WHAT IS REQUIRED.
Would you find each line in the entries below with the string "Silent" and copy it?

START RECORDS FOR THIS EXERCISE

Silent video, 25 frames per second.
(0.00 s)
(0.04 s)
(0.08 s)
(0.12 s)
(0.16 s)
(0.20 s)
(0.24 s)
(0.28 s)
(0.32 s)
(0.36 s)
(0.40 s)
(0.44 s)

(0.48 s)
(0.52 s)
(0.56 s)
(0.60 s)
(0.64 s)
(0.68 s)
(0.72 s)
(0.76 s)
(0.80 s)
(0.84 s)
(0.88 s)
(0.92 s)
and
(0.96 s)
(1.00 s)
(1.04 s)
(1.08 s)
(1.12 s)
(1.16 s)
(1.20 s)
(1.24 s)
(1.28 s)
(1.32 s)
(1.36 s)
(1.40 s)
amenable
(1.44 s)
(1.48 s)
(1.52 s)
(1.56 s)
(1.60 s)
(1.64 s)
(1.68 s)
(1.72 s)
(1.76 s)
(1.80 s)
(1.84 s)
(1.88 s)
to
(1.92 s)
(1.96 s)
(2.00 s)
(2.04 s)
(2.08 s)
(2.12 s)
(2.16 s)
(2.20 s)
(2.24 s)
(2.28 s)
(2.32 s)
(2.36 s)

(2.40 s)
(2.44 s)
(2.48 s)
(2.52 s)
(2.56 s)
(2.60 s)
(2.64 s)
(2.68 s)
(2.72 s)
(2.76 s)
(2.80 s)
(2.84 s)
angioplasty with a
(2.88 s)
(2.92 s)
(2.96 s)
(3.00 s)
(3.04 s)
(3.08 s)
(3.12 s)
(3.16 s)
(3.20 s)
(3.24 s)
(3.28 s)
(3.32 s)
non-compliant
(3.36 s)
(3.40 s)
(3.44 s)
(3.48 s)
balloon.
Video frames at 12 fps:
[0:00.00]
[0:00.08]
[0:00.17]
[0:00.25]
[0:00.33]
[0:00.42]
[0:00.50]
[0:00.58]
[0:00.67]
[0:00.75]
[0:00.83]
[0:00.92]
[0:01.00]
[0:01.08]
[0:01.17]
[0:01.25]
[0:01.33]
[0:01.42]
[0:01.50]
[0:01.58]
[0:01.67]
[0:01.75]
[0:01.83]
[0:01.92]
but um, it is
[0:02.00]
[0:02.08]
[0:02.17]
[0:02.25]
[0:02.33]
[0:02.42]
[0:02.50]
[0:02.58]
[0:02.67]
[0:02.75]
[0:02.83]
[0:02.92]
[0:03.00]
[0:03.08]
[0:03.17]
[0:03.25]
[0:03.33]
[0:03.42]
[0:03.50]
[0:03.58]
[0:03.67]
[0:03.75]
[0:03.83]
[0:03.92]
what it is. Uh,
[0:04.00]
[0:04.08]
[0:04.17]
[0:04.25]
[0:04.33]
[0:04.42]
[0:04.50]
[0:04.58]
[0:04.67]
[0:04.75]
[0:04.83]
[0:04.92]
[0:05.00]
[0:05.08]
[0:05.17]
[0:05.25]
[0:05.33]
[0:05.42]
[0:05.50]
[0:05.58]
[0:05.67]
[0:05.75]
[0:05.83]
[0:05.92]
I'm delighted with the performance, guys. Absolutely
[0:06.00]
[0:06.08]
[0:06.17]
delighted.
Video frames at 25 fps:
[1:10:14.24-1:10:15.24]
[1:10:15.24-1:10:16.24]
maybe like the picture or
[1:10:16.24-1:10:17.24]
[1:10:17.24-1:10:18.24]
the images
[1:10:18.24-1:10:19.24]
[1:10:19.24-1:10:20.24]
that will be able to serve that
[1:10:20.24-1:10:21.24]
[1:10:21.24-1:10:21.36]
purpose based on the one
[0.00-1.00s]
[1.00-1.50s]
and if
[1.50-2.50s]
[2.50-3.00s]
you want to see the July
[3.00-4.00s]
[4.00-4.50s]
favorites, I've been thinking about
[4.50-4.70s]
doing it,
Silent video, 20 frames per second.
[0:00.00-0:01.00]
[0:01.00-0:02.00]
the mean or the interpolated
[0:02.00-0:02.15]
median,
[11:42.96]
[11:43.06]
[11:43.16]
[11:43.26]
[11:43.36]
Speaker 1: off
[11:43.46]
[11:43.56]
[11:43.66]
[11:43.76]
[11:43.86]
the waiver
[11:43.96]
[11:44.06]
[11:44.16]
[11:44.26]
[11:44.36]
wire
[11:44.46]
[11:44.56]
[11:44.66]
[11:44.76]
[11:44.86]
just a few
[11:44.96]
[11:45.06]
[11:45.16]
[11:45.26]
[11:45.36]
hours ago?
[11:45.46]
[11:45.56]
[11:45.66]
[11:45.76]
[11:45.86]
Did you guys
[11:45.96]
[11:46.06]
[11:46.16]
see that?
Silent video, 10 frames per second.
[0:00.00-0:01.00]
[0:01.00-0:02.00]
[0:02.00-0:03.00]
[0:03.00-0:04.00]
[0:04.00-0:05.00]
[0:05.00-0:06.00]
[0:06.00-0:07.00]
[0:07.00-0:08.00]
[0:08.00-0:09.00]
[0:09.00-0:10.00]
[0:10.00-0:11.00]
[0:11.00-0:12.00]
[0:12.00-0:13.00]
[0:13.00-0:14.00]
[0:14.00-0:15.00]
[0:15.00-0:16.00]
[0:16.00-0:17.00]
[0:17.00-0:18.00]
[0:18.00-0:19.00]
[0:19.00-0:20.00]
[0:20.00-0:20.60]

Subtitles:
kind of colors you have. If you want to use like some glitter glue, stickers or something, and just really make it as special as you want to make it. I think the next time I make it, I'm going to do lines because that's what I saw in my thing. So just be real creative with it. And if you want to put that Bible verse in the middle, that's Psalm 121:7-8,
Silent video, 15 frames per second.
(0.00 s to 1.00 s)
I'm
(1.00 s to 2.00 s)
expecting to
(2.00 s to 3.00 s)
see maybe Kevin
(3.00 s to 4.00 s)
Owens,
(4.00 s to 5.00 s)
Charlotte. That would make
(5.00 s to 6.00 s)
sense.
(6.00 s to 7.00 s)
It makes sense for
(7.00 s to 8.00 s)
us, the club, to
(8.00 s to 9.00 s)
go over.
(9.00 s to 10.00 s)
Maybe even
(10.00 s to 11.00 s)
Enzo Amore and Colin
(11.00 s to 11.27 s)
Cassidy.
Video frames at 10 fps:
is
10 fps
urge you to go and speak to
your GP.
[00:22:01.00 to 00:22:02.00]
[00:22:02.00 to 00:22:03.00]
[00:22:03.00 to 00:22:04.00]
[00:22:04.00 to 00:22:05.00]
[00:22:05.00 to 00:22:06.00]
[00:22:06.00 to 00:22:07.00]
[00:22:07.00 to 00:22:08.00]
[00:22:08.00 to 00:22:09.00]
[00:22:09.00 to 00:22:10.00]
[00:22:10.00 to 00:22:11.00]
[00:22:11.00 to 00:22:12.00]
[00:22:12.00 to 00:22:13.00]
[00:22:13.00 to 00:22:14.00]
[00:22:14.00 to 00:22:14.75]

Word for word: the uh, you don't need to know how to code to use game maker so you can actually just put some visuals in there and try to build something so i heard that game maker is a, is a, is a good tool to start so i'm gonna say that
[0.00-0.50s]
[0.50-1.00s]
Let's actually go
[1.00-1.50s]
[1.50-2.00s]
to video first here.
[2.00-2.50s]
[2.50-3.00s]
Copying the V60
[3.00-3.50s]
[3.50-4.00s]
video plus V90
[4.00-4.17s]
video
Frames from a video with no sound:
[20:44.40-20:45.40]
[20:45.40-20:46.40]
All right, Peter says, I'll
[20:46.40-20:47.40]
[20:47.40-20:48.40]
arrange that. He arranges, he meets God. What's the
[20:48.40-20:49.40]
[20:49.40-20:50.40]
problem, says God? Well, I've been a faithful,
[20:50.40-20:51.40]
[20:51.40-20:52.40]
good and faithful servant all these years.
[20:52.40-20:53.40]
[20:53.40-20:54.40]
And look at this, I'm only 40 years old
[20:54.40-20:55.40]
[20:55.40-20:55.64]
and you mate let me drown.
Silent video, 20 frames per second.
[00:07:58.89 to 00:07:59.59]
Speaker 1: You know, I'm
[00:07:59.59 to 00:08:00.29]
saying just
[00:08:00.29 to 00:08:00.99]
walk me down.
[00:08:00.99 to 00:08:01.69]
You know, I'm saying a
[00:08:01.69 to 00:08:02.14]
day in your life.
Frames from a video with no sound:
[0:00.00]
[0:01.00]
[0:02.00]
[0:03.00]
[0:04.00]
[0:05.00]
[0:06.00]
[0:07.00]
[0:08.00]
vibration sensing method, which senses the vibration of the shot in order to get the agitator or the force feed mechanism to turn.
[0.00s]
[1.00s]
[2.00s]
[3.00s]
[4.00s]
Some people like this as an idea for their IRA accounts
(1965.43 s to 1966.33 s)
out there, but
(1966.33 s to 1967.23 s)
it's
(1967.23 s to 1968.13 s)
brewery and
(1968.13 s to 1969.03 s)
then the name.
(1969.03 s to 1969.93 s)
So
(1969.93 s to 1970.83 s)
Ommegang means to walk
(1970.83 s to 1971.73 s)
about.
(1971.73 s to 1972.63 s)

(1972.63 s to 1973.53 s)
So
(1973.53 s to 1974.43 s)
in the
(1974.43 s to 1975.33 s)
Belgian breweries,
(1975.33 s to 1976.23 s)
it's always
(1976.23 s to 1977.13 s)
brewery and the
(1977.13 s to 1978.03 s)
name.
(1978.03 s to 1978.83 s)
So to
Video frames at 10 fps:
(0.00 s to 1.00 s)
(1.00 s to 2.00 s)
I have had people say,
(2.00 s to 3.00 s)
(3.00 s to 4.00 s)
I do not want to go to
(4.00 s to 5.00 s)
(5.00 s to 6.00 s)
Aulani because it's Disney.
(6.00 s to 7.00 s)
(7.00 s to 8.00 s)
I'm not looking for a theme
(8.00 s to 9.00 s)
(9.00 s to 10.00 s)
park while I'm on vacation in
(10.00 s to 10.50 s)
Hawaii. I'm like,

END RECORDS FOR THIS EXERCISE

RESPONSE BELOW.
Silent video, 25 frames per second.
Silent video, 20 frames per second.
Silent video, 10 frames per second.
Silent video, 15 frames per second.
Silent video, 20 frames per second.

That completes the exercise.